/JPDA

Code for discriminative joint probability MMD (DJP-MMD)

Primary LanguagePython

Joint Probability Distribution Adaptation (JPDA)

This repository contains codes of a simple but efficient discriminative joint probability MMD (DJP-MMD) for domain adaptation. We verified its performance by embedding it to a joint probability domain adaptation (JPDA) framework. The figure below shows the difference between the DJP-MMD and joint MMD. More details see PaperWeekly

Compared with traditional MMD approaches, JPDA has a simpler form, and is more effective in measuring the discrepancy between different domains. Experiments on six image classification datasets verified the effectiveness of JPDA.

The average accuracies on the Multi-PIE dataset are shown in Table 1. JPDA outperforms all the joint MMD based approaches in most tasks, and achieve an accuracy improvement of 4.69% compared with JDA.

Running the code

The code is MATLAB and python code works in Windows 10 system.

Code files introduction:

JPDA_compare_python.py -- the python version has been released, and the reproduced results on Office+Caltech are in its comments.

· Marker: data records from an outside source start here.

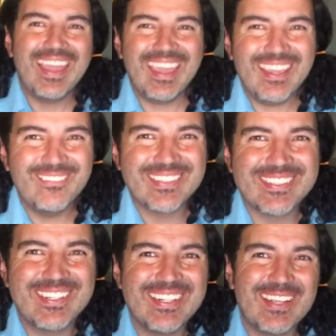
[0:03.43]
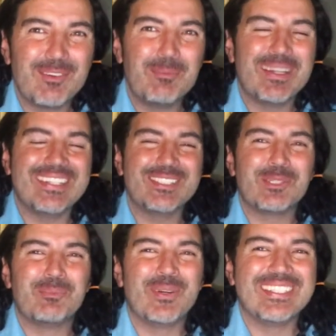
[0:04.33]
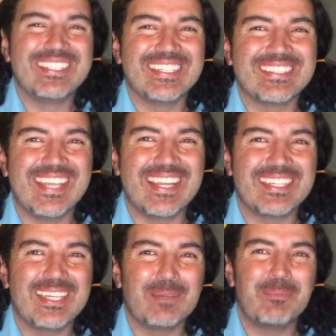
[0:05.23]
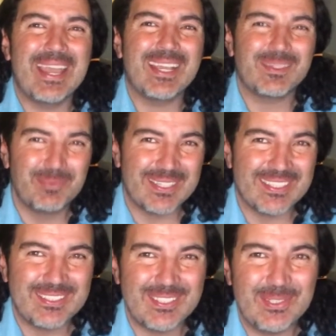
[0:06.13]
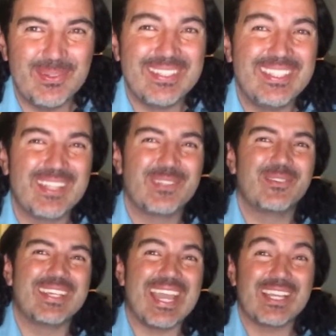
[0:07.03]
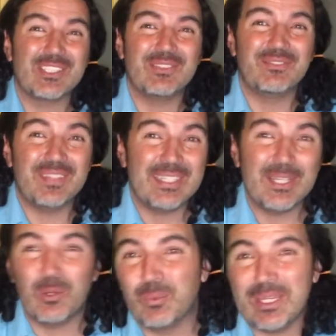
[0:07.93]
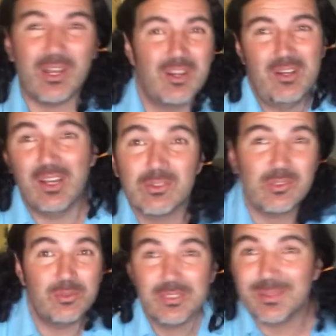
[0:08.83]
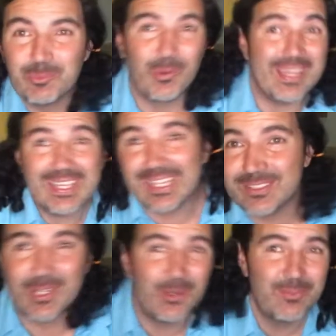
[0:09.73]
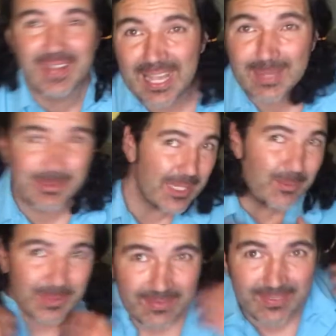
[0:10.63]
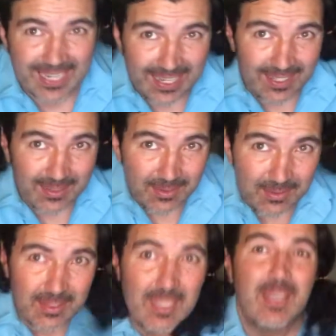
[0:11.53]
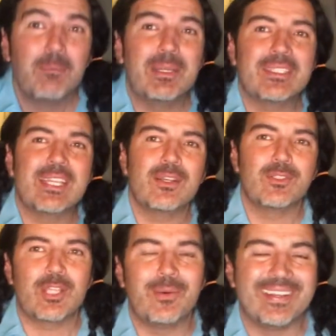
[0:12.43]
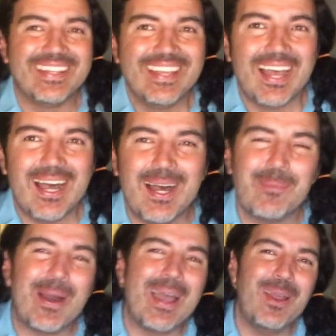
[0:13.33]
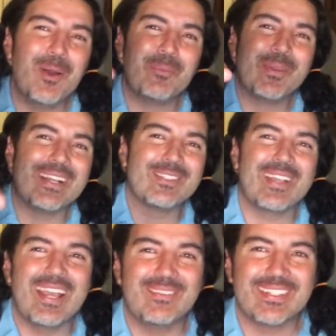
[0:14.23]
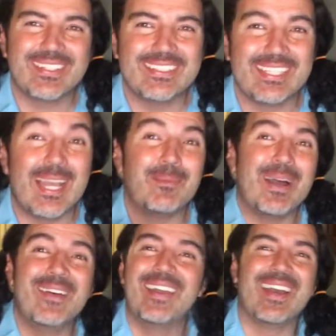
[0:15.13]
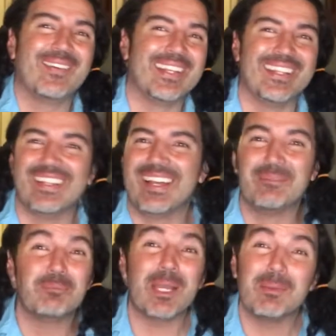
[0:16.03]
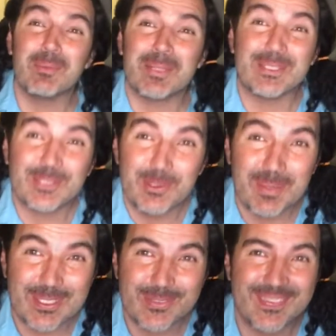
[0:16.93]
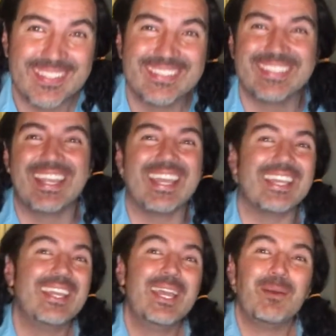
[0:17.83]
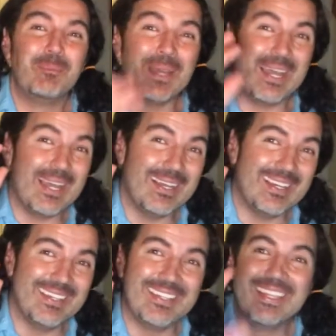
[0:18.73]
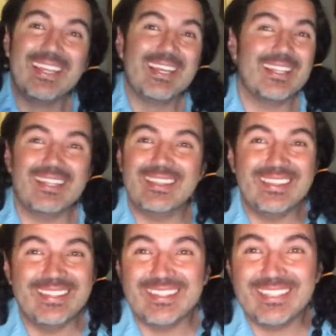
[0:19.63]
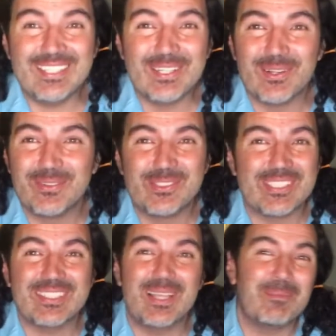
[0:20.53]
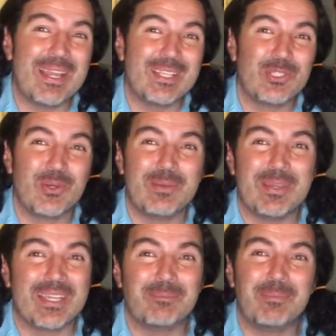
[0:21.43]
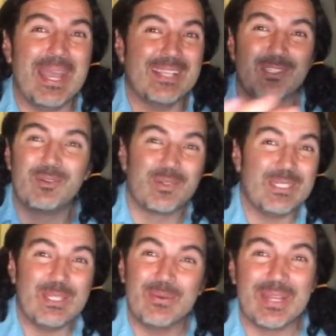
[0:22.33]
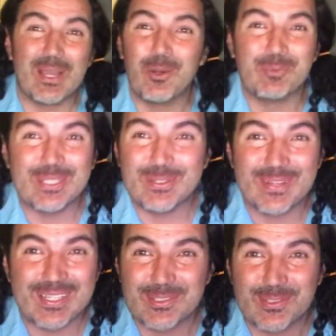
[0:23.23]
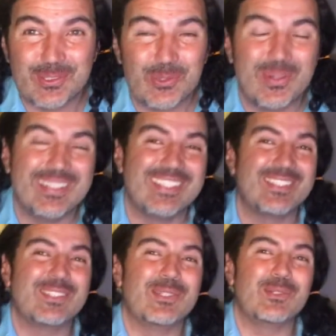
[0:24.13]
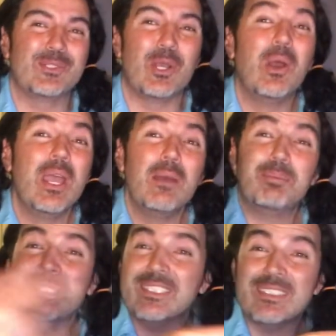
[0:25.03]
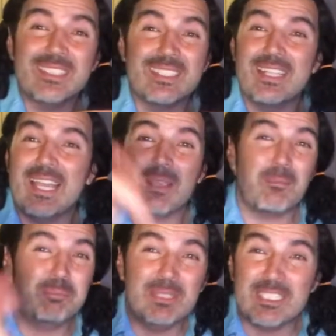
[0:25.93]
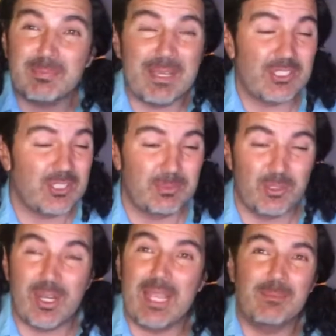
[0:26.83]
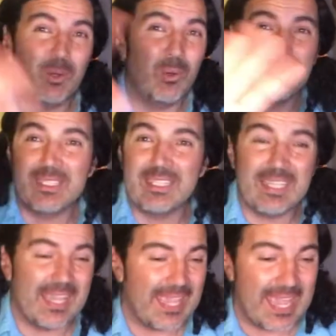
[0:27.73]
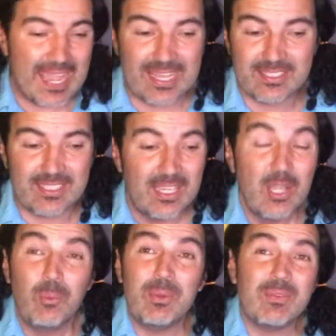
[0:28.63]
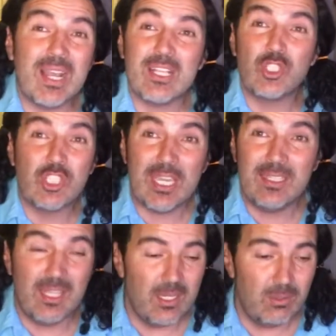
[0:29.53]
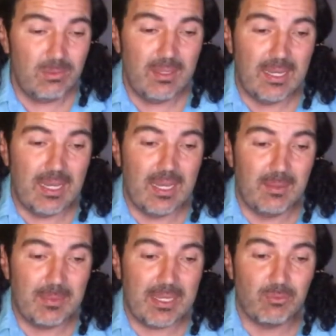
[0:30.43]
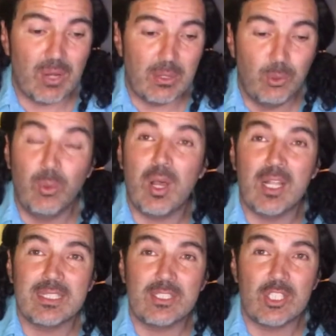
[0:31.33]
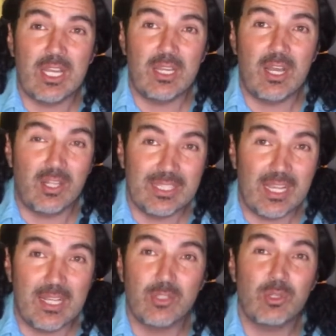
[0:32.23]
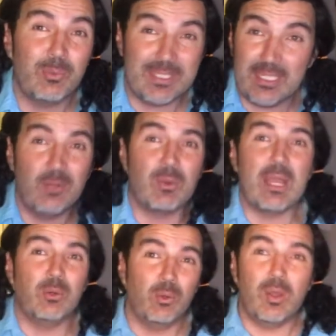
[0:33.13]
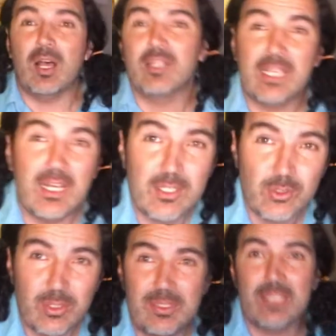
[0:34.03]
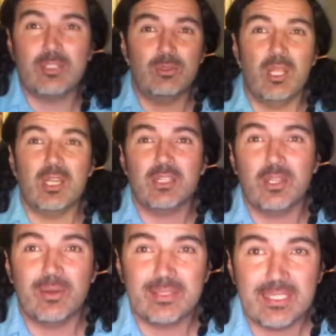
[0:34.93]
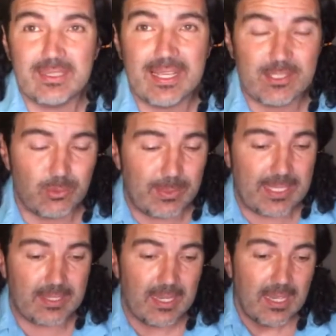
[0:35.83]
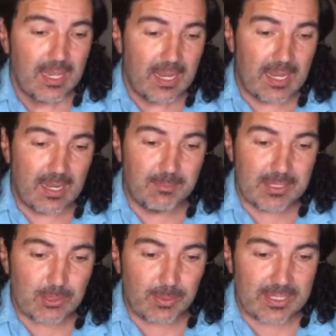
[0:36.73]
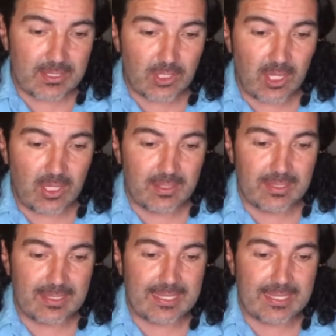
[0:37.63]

Hey, what's good, everybody? This is your boy Tic Tac Kickback bringing to you another reaction video. We are onto some reggaeton vibes, and we've got pigtails going. Um, I hope you guys are having a good time. I'm having a, probably too much fun tonight, but uh, Oh, you know, just let my enjoyment pass over to you, and I hope that you guys are enjoying this too. So please click like, please smash subscribe. Only thing I ask, we've got J Lo um, and Rauw Alejandro. We did a Rauw Alejandro not too long ago, I think last week. Um, this one is called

demo_classify_office.m -- demo file, JPDA on 12 cross-domain image classification tasks on dataset Office+Caltech.

demo_classify_other.m -- demo file, joint probability distribution adaptation (JPDA) over 4 cross-domain image classification tasks on datasets COIL, USPS and MNIST.

demo_classify_pie.m -- demo file, JPDA on 20 cross-domain image classification tasks on dataset Multi-PIE.

JPDA.m -- function file, it's the implementation of JPDA approach. Please find the specific input/output instructions in the function comments.

Citation

This code is corresponding to our IJCNN 2020 paper below:

@Inproceedings{wenz20djpmmd,
  title={Discriminative Joint Probability Maximum Mean Discrepancy ({DJP-MMD}) for Domain Adaptation},
  author={Zhang, Wen and Wu, Dongrui},
  booktitle={Proc. Int'l Joint Conf. on Neural Networks},
  year={2020},
  month=jul,
  pages={1--8},
  address={Glasgow, UK}
}

Please cite our paper if you like or use our work for your research, thank you!

Supplementary

Recently, we test the proposed DJP-MMD in Domain Adaptive Neural Networks (DaNN), and this new metric also shows better convergence speed and accuracy in deep transfer learning, please refer to the pytorch version in DaNN_DJP.